UNHCR Security in Darfur Not Possible Without Peace Agreement
06 October 2007
The United Nations High Commissioner for Refugees, Antonio Guterres, warns that thousands of African Union and UN peacekeepers will be unable to guarantee security in Sudan's conflict-ridden province of Darfur without a comprehensive peace agreement. He says the international community must pressure Sudan's government and the rebel movements in Darfur to negotiate in good faith when peace talks open later this month. Lisa Schlein reports for VOA from Geneva.
UN agencies that are providing humanitarian assistance to some 2.5 million internally displaced people in Darfur say security in the camps and the region continues to deteriorate.
The UN High Commissioner for Refugees, Antonio Guterres, says he is pleased that Sudan has signed on to a UN Security Council decision to send thousands of peacekeepers to the region. A 26,000 strong hybrid force composed of African Union and United Nations soldiers is to go to Darfur early next year.
But, Guterres says Darfur has many complex problems. He says it will be difficult for the peacekeepers to fully deliver security in Darfur if there is no peace agreement.
"That is why we are, I would say, desperately willing that these peace negotiations come to a positive result, outcome," he said. "Because without a meaningful, comprehensive peace agreement between the government of Khartoum and the relevant groups acting in the region, rebel groups acting in the region, it will be very difficult even for a peace force to be able to guarantee the security of the people."
Peace negotiations between the government of Sudan and key rebel groups are to begin on October 27 in Libya.
But, since the deal was concluded by UN Secretary-General Ban Ki-moon a month ago, several of the groups have said they will not attend. And, complicating matters even more, some of the groups have splintered into competing factions.

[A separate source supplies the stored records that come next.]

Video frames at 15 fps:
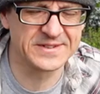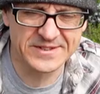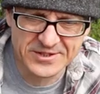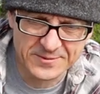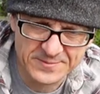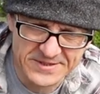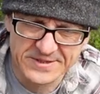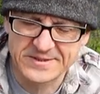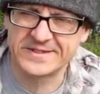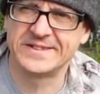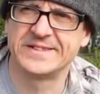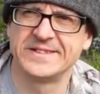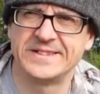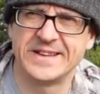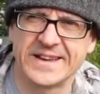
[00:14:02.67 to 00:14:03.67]
stops you
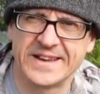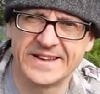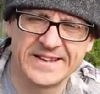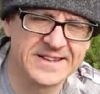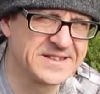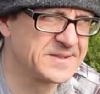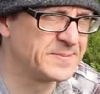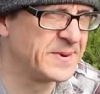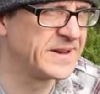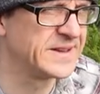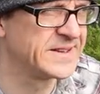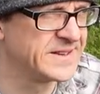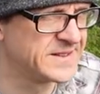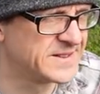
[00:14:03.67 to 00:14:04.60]
digging your spade in.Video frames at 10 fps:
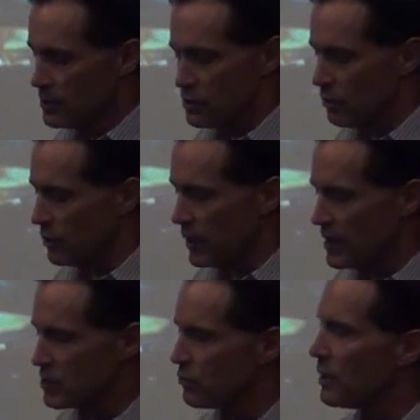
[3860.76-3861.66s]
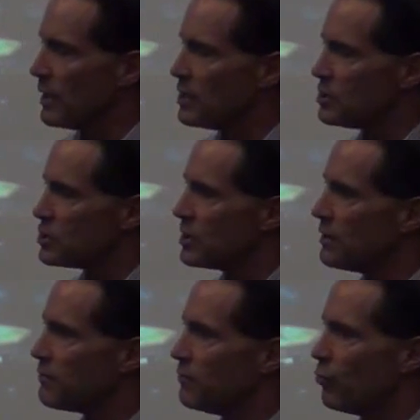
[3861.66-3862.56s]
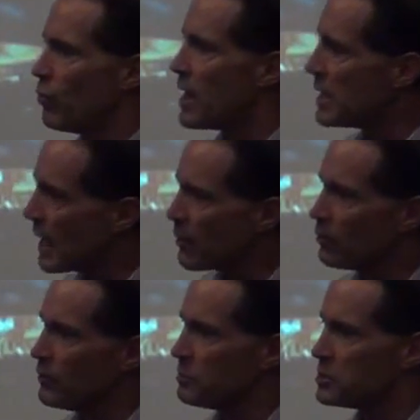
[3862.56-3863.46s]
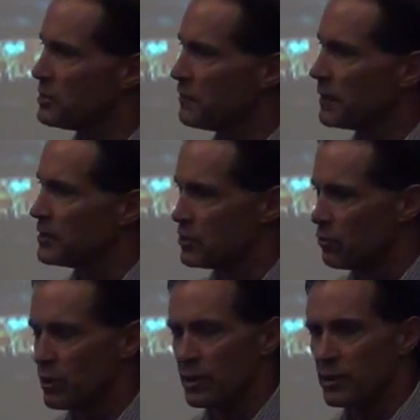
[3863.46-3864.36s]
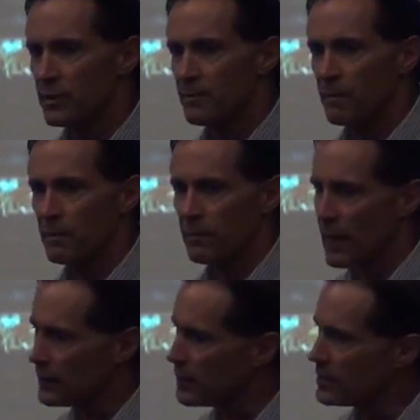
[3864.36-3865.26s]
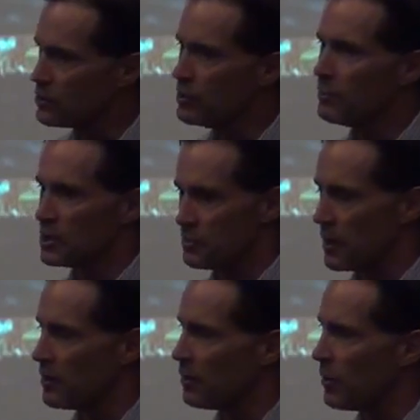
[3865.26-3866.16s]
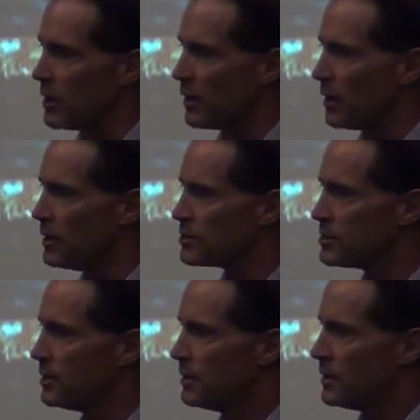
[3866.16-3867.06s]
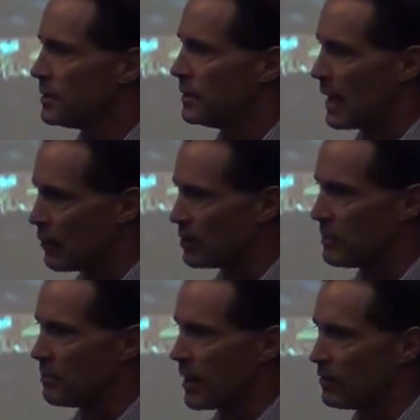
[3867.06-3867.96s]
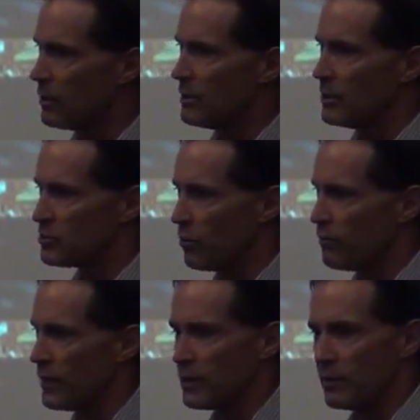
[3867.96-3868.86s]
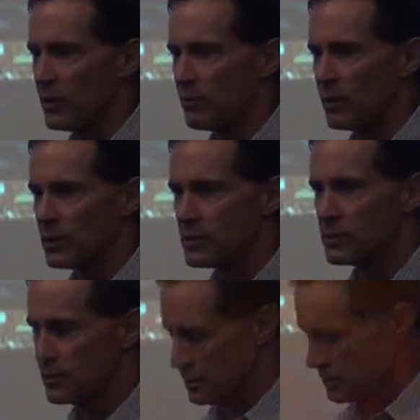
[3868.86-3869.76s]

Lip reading: So in the case of the radiation, instead of raining out over the Pacific, as it would, not that that's good, but it's better than it raining on us, now it can be migrated much more effectively over us.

Guterres says he understands the complications, but that everything must be done to bring the warring factions together around the negotiating table.
"My opinion, of course, both to the government of Khartoum and to the movements and to the international community to put all pressure on both sides for this peace agreement to be reached," he added. "Without it, we see a lot of concern for the future of the population, and we see lots of limitations in the capacity to protect them even with a force on the ground."
Earlier this week, rebels overran an African Union base in Darfur, killing at least 10 peacekeepers. This was the deadliest attack on the AU force since it deployed in June 2004.
Darfur rebels have grown increasingly hostile to the 7,000 AU soldiers, saying they favor the government, a claim the African Union denies.